Cooking, preparation and nutritional value of some more commonly used vegetables that help towards a healthy diet.
A few facts about commonly eaten vegetables and also fruits that are used as vegetables, like the Aubergine or Eggplant, cucumber and tomato. This is an "A - Z" guide and "B" can be seen here and C1 here, while C2 is here and G to L are here.
Strictly speaking a fruit has seeds and a flower, while a vegetable has, or is, a root, leaf, stalk or stem, (this makes rhubarb a vegetable). However in culinary terms, fruit is sweet and vegetables are not and this puts tomatoes back with vegetables and rhubarb becomes fruit again.
The artichoke is part of the thistle family. This will not surprise many people who have tried to prepare them, as there are often sharp thorns at the end of the leaves. The most widely used type of artichoke is the Globe Artichoke.
The large head is actually an edible bud. The, (involucral bracts), the lower, fleshy part of the leaf is the edible part. The “heart” in the centre is only edible when the plant is young, and the actual leaf is hard, fibrous and bitter.
Artichokes are normally cooked by removing the stem up to about ½ cm from the base. Cutting off the thorns on the ends of the leaves before cooking makes it easier to eat, but this only applies if you are serving the artichoke whole.
Boil the artichoke in water until tender – this takes about 30 minutes. (You can add garlic, chillies and other flavours to the water.)
Artichokes contain acids which evaporate during cooking, so leave uncovered to let these escape.
If you serve a whole artichoke the leaves are pulled off one by one and dipped in melted butter and the fleshy part is “sucked or pulled off” using your teeth.
The edible part can be chopped and added to sauces like pasta sauce. For added flavour, cook the pasta in the water used for boiling the artichoke.
Once the leaves are removed there is a “fuzzy” part, called the choke. Remove this inedible part and you come to the heart. Cut the exterior off the stem and this is also edible.
Artichokes have a higher antioxidant value than all other vegetables. They are also diuretics which helps the functions of the liver and gall bladder. Artichokes help raise good cholesterol and lower bad cholesterol.
Where once this was considered part of the lily family along with onions and garlic, it has now been moved to the Asparagus category.
Asparagus is only eaten when the buds are not open and it is still young, otherwise it is fibrous and does not have a pleasant taste.
The most common way to cook asparagus is to boil or steam it and serve with Hollandaise sauce as a starter.

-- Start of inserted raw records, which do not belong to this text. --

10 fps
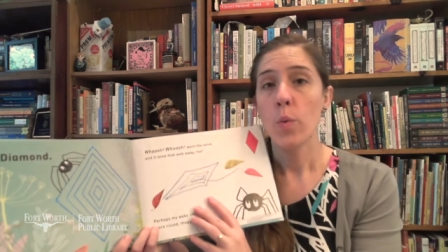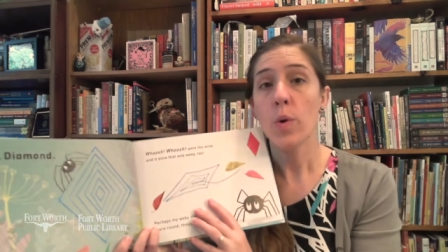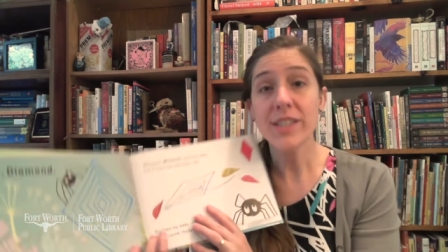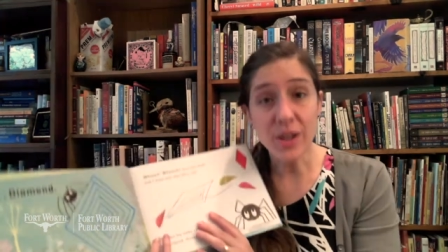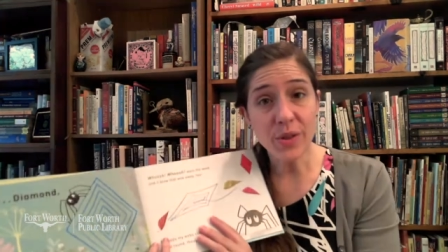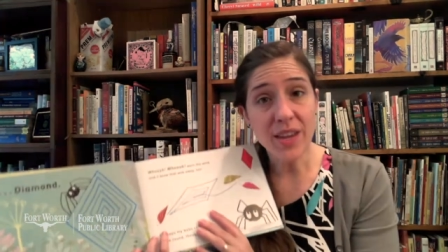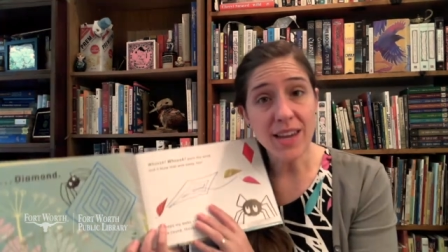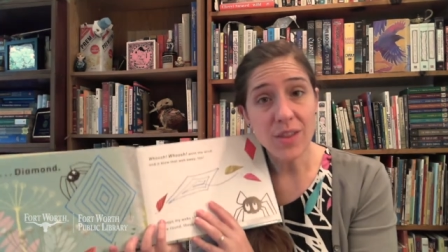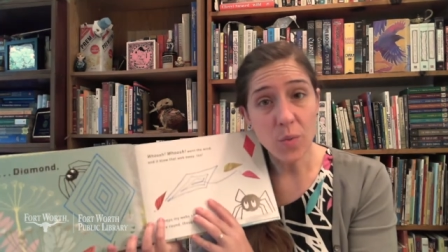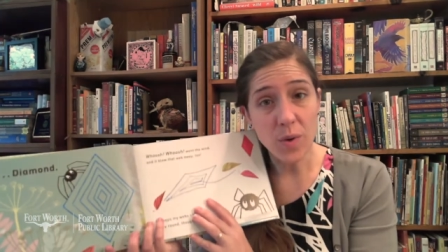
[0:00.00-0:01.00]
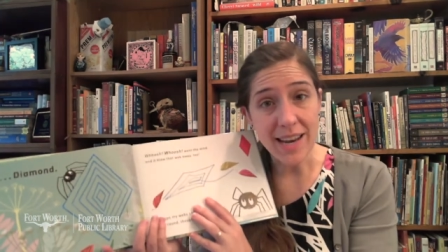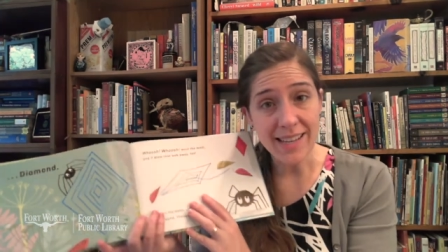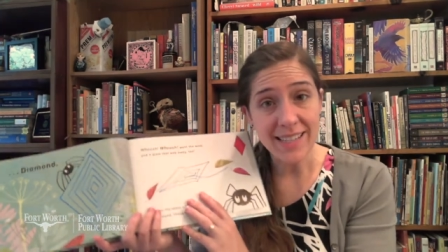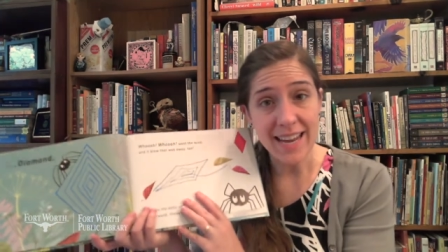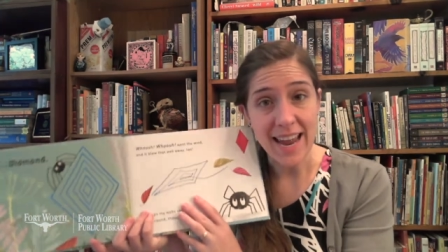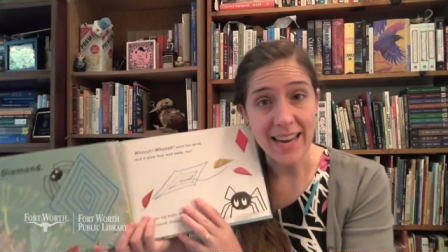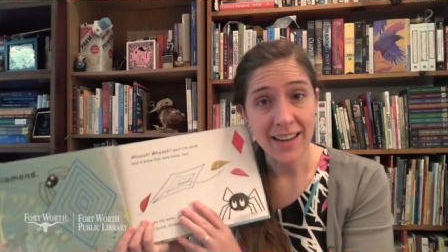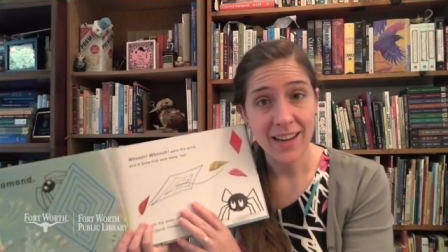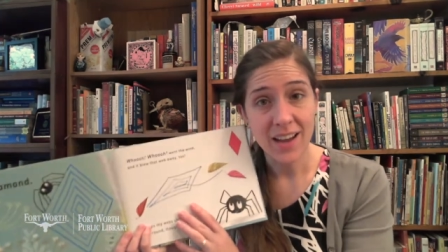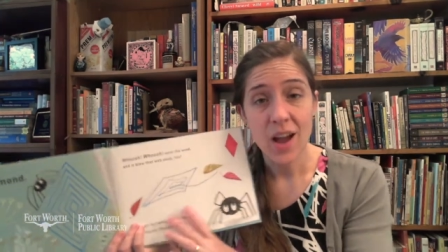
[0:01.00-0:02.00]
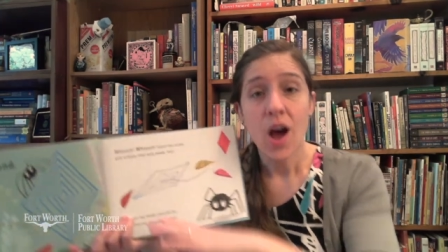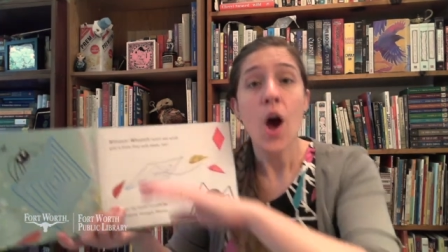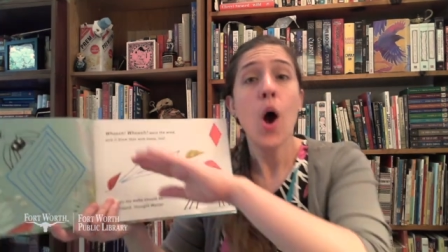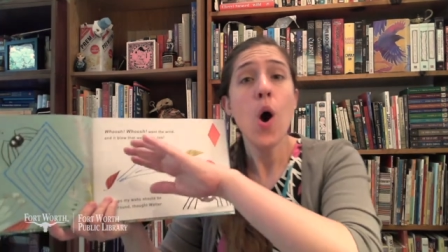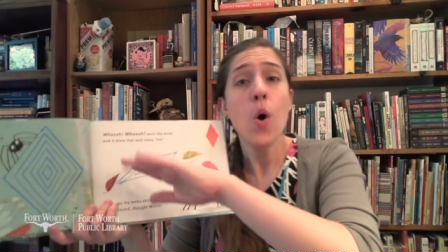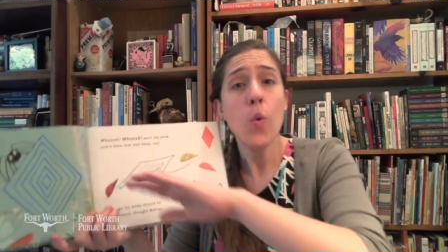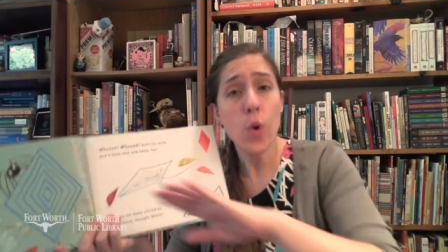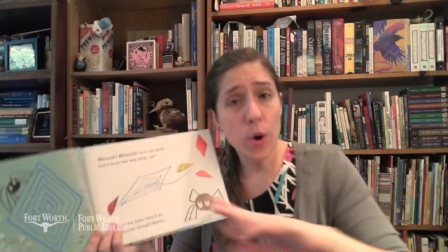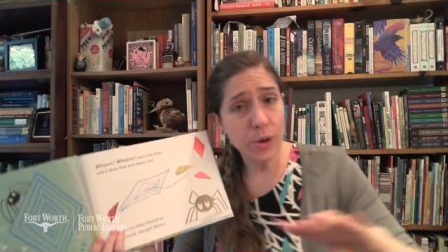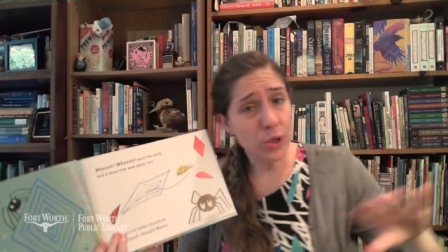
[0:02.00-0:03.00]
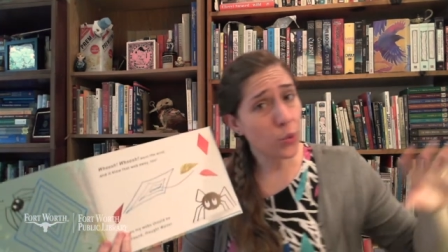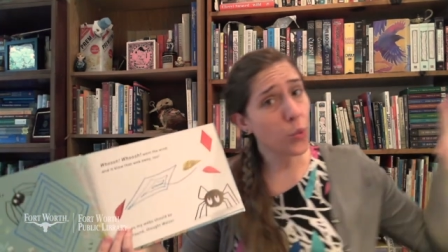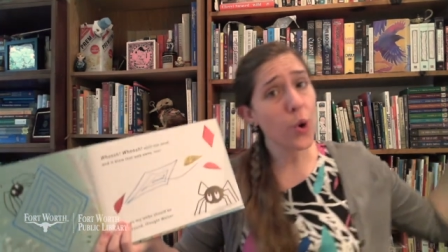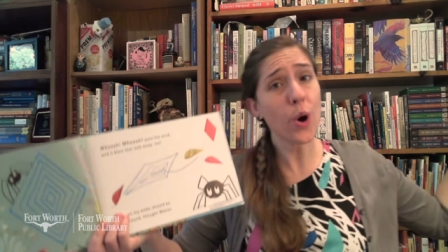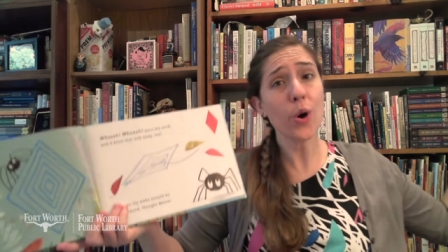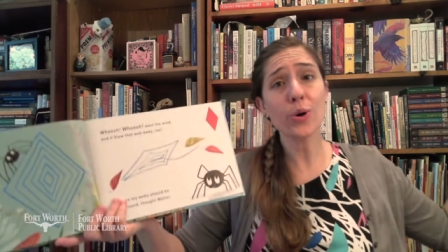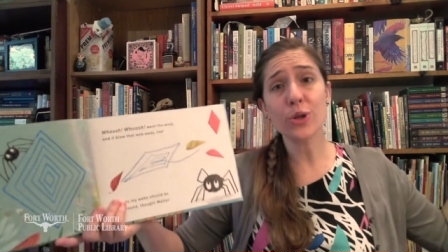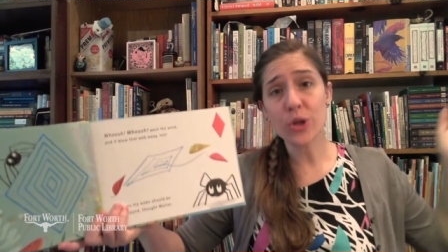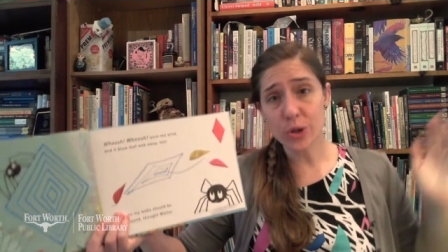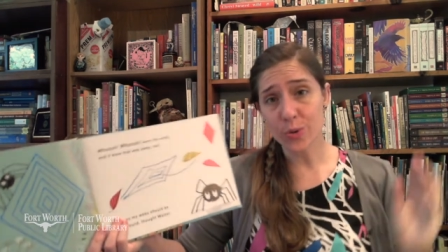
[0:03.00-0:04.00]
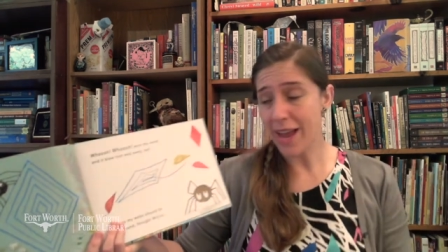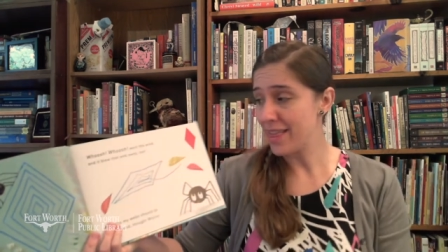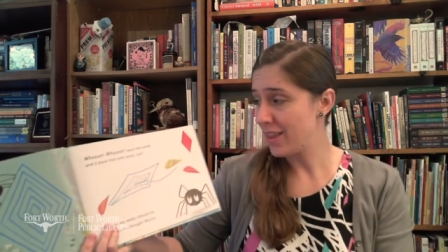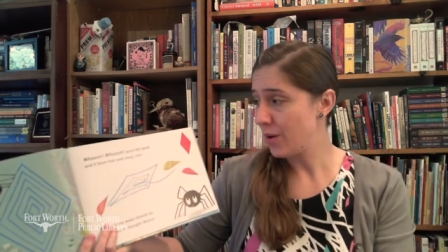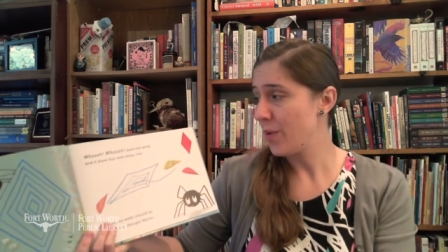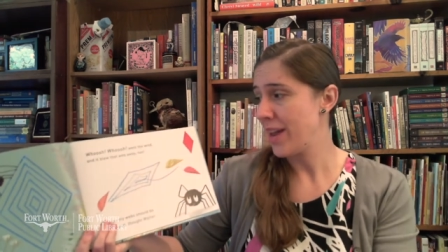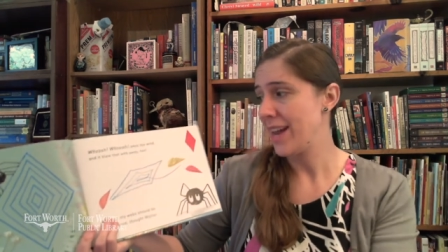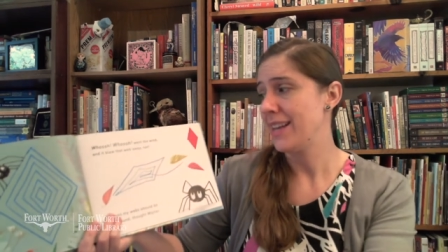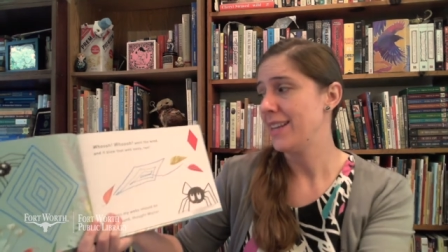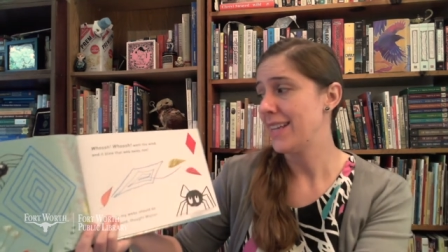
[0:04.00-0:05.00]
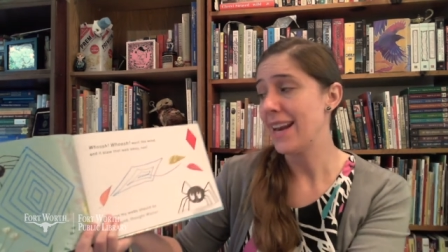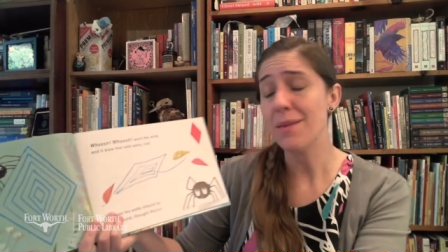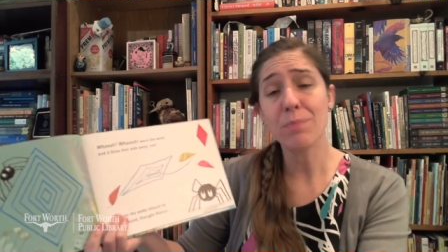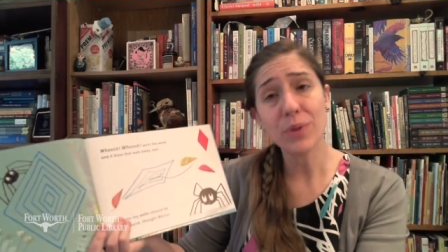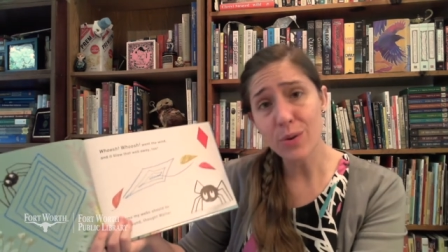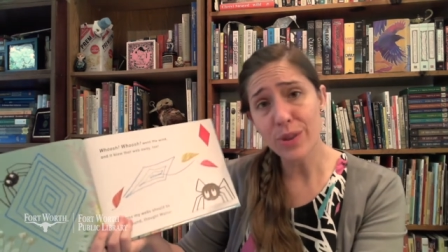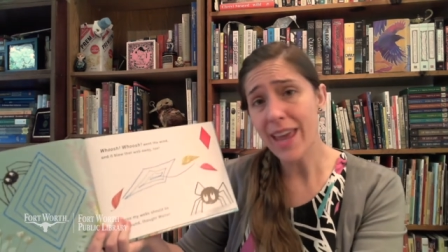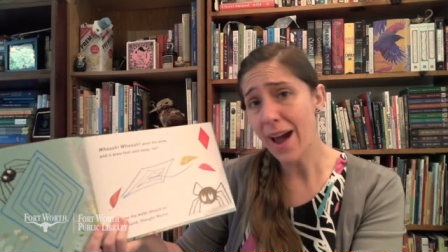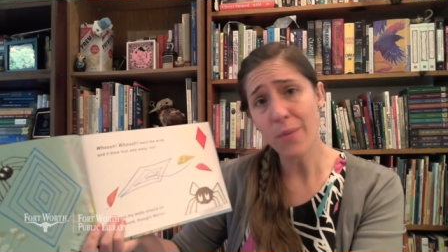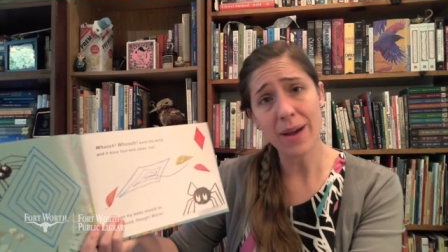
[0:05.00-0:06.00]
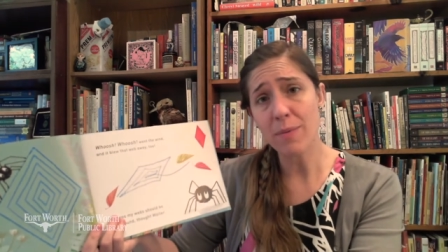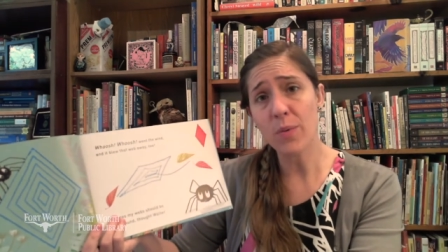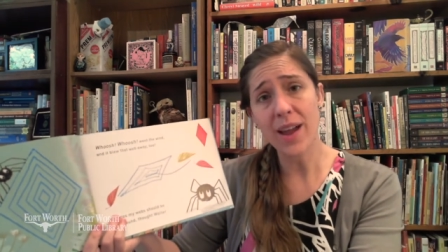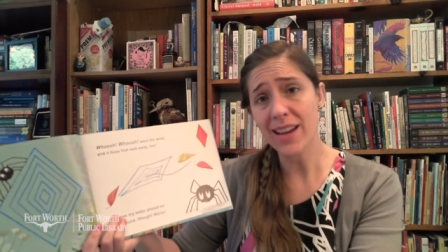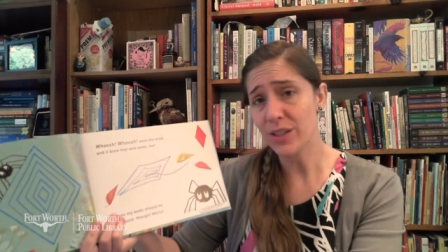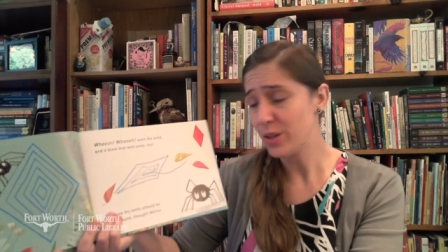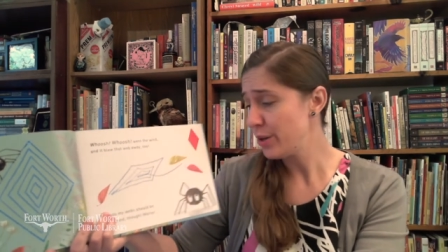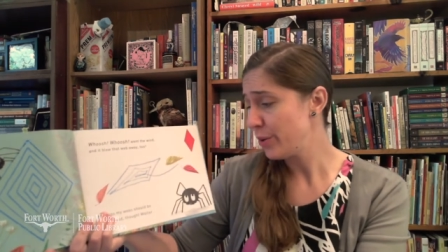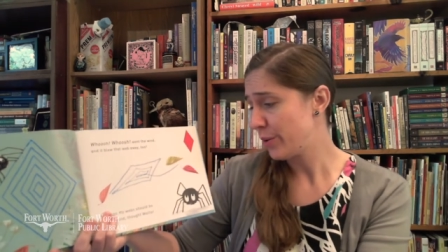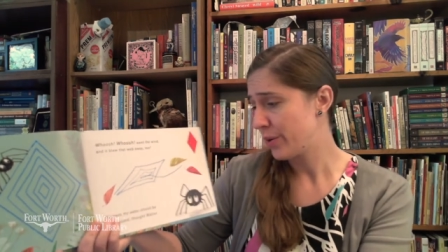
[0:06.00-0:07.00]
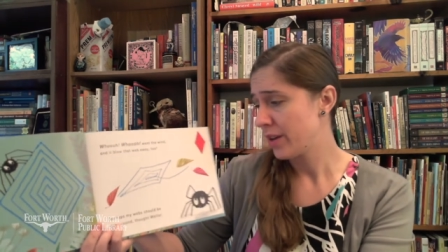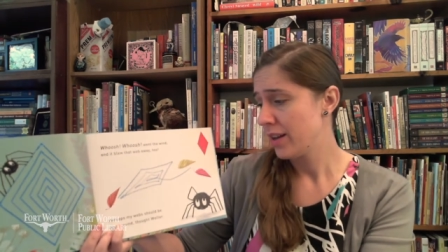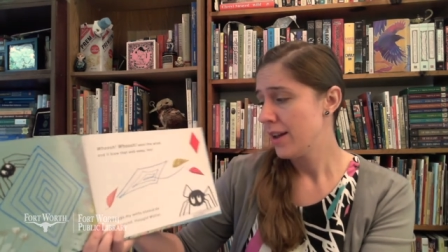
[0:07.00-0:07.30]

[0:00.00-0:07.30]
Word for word: What do you think the wind did? Whoosh, whoosh went the wind, and it blew that web away too.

To cook, cut off the woody ends and tie the stalks together. Set the bundle in 1 – 2 inches of boiling water and simmer for roughly 10 minutes. The best results are achieved by standing the bundle upright as this means the buds are steamed and not boiled. Special asparagus pots which are tall and thin and available to buy, but it is possible to tie the bundle so it will stand in a normal pot.
Asparagus contains many vitamins, minerals, dietary fibre and protein as well as asparagines – an amino acid for which this plant is named.

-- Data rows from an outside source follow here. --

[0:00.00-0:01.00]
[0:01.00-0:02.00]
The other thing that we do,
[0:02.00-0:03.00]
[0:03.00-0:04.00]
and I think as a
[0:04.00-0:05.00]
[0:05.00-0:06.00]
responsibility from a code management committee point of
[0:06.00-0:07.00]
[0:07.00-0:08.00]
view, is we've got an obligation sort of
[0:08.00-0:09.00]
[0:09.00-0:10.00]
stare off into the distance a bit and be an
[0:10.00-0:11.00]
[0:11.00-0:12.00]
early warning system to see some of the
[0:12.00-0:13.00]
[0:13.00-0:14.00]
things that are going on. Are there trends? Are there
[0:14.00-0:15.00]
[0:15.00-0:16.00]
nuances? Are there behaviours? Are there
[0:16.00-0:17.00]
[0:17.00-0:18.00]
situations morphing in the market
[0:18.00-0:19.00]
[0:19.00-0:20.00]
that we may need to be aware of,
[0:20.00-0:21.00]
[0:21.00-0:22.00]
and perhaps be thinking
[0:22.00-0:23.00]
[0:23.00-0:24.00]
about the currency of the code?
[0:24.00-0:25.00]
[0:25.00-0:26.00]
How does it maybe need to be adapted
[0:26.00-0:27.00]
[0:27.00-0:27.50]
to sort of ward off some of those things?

This is a list of some of the nutritional content of asparagus;
Vitamin B6, vitamin A, vitamin C, vitamin E, vitamin K, thiamine, riboflavin, folic acid, niacin, folate, calcium, magnesium, zinc iron, phosphorus, potassium, copper, manganese and selenium.
Antioxidant are also contained in the stalks.
Asparagus is a diuretic and laxative.
Technically speaking an aubergine is a fruit, more precisely a berry, and in some countries is called “Eggplant”.
This is part of the Nightshade family, (so is the tomato, potato and also tobacco).
There are often prickly spines on the stem and the outer purple skin is edible, although most people peel aubergines before use.
There are many different ways to cook aubergines, depending on how you will use it. They can be baked or roasted whole for around 40 minutes. (Prick the skin first to let the excess water escape.)
An aubergine can be diced before adding to soups, casseroles, stews etc, or sliced and grilled, fried or battered, but this vegetable is like a sponge and will absorb an incredible amount of oil.
Slicing, sprinkling with salt and leaving to sit for a few hours will remove a lot of excess water and make it taste less bitter.
Aubergines contain potassium, folic acid and nicotine, and helps prevent free radicals forming.
Some experts believe aubergines lower cholesterol, but this has yet to be proved.
Aubergines contain large amounts of histamines and some people are allergic to this substance. Cooking does not remove any of the histamines, so if you feel itchy after eating a piece of aubergine or after touching it, simple try to avoid it.